Time was ticking away. After standing in the kitchen all afternoon, I surely deserved a glass of wine, didn’t I?

I poured myself one, and checked on the brisket. It was still enormous, enough for twenty people, and there would only be three of us. But no worries – leftover brisket makes the world’s best sandwi. . .

Oh. Crap. The bread thing.

I wondered whether Elijah would notice if his glass was short a few swallows, and decided he probably wouldn’t. So I poured myself a bit more wine as I took out potatoes, onions and eggs for the kugel, found the box grater, and set a pot of water to boil for the matzo balls (pre-mixed by Eric, I should add, to give credit where credit is due).

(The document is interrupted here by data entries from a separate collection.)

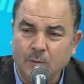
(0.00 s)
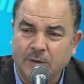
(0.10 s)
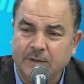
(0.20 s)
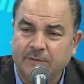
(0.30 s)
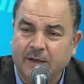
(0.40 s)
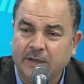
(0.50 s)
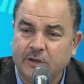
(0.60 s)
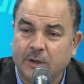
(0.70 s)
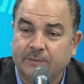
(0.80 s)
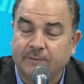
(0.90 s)
واتفاقية
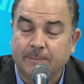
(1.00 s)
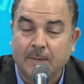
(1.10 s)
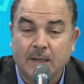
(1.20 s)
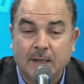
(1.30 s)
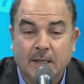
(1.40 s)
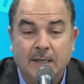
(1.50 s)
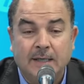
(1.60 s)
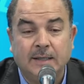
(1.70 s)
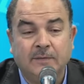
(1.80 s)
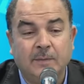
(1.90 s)
جنيف
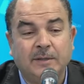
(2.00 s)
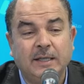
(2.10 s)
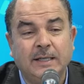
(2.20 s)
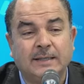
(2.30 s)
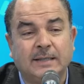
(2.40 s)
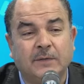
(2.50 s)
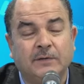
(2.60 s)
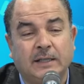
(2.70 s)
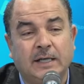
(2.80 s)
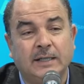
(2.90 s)
إذا فبالتالي
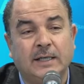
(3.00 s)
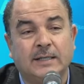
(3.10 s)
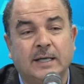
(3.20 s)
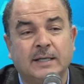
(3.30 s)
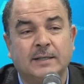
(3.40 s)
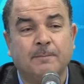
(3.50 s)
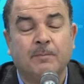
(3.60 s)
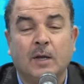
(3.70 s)
تصرفت على هذا الأساس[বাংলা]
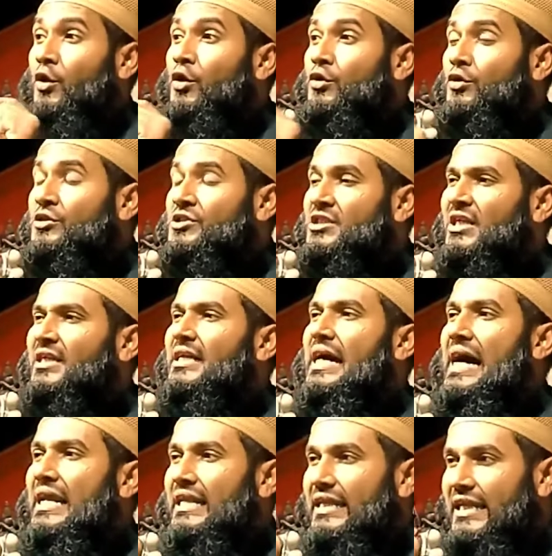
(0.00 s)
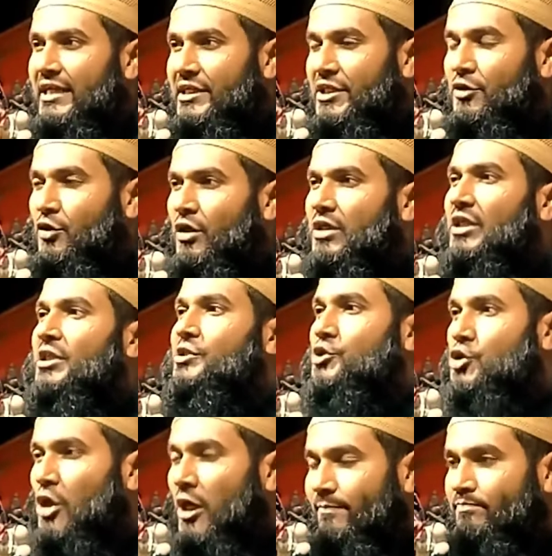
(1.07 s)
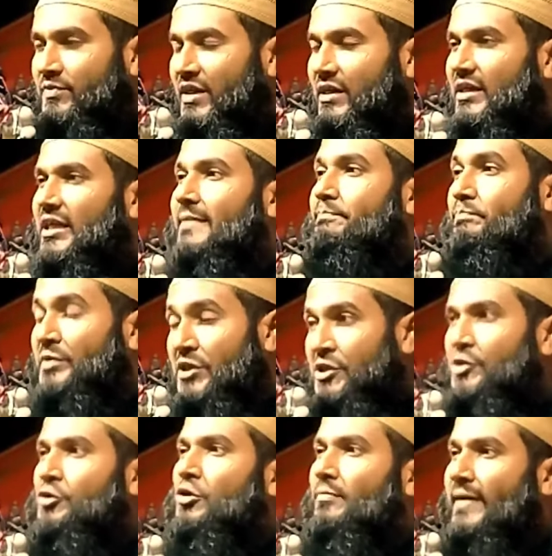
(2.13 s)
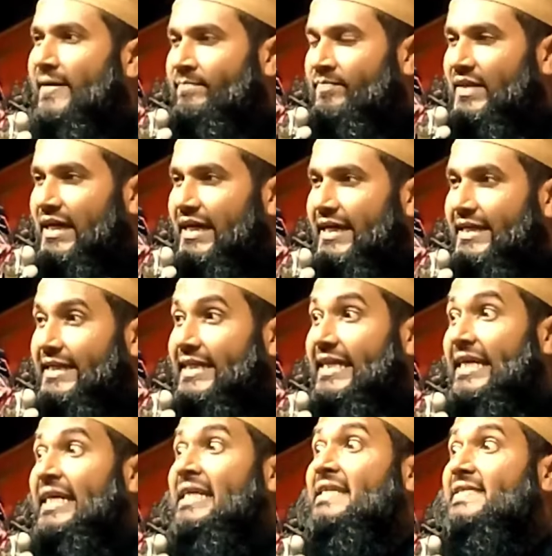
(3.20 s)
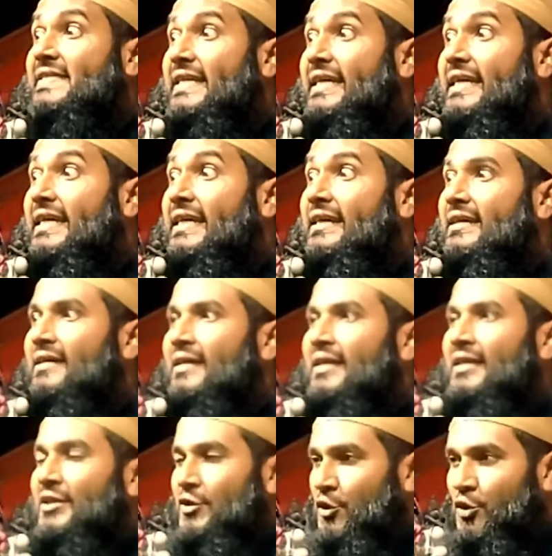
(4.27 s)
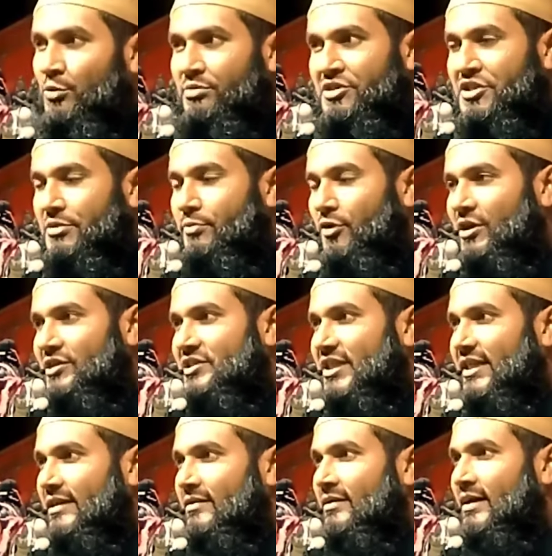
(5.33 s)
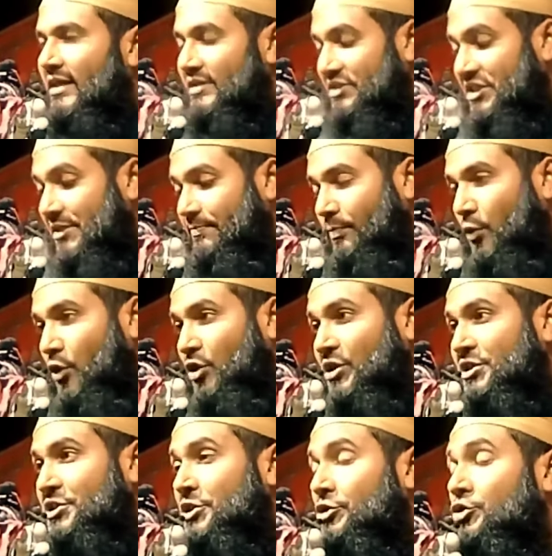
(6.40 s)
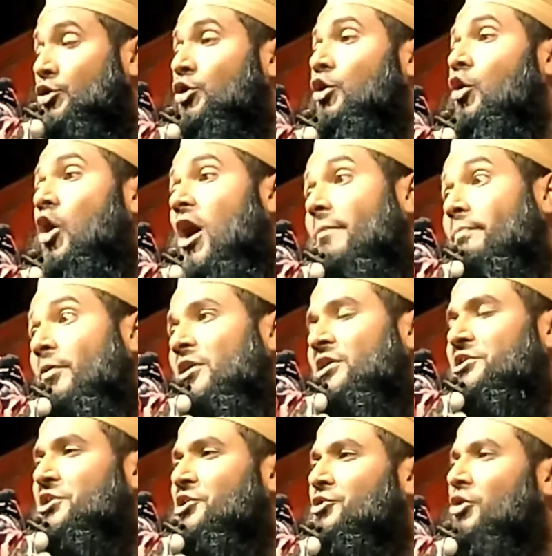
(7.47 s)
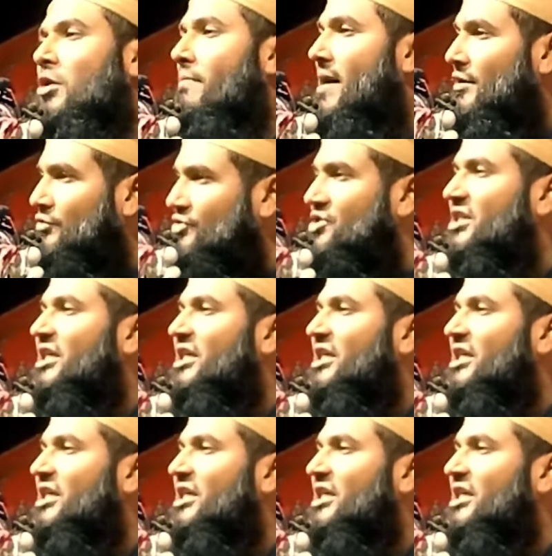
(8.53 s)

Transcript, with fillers: ওই লোক হচ্ছে আল্লাহ নিকটে সব থেকে প্রিয় বান্দা কে সে নবীজি বলেছেন যে পরিচিত অপরিচিত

Was it the wine? Was it excessive multi-tasking? Excessive brisket? A kitchen too small to contain all that excess? Or was it just my own evil nature? I know only that when Eric asked me what Haggadah we should use, and did we have three copies and where were they, my response was along the lines of, “How the fuck should I know?” I believe I also pointed out that he, not I, was the Jew, and therefore this was his goddamn holiday.

And another thing: if hard-boiled eggs were so important to him, he could do them himself, except I didn’t know how he would, because every fucking burner on the stove was in use and I was THROUGH.

Eric retreated to the back bedroom to go through our collection of haggadoth (traditional, new age, political) and I grabbed a pair of scissors and my binoculars to go up to the roof.

The only thing more calming than snipping chives from one of the little pots in our rooftop garden was scanning the sky with binoculars. I had a vague hope that I might see chimney swifts, which would have continued my spring migration streak. I didn’t, but I did see an unidentified raptor, a lost purple balloon, various aircraft and a pair of red-tailed hawks. I watched the hawks for a while as they soared, came together, then separated again.

When I headed back downstairs, chives and chive blossoms in hand, I was renewed. I quickly – but calmly – grated the potatoes and onions, mixed the whole mess together with eggs, festooned it with chives and their blossoms and set it in the oven to bake. All that remained was to strain the chicken broth and drop the matzo balls into boiling water, cover them, and leave them to simmer.

Meanwhile, Eric took care of the hardboiled eggs.

It was time to exhale . . . and to kick back with another glass of wine (so nice of Margit to volunteer to bring a bottle, freeing me to finish this one).

Let me say here that the evening was delightful. We asked the four questions, told the story of the exodus from Egypt by acting out a dopey-but-fun play (I got it from a running buddy, but you can find it here), and even got a little serious. For me, the most meaningful part of the Exodus story is pondering the leap of faith it requires to choose liberation – something unknown, something risky, something you can never be fully prepared for. And how, generation after generation, we continue to face that choice. And how generation after generation finds the courage to act.

We also ate a lot of brisket (and drank a lot of wine). Eric and I continued to eat brisket for the week that followed, in a variety of forms – straight up, turned into hash, mixed into a rice bowl with mushrooms and greens and gochujang and a fried egg, shredded and laced with cumin . . . except, needless to say, there were no sandwiches.

This was actually the first time I’ve kept Passover (after my own fashion) for the entire holiday. I always start out with good intentions, then can’t resist the siren call of an almond croissant, a crusty baguette or (during one spring break trip through the south) fluffy buttermilk biscuits. Eric’s better about it than I am – though he confessed today that he never kept it before he met me, which means that my keeping it because of his example puts us in a weirdly circular process.


I do know that I’ve never enjoyed toast with butter and honey as much as I did this morning.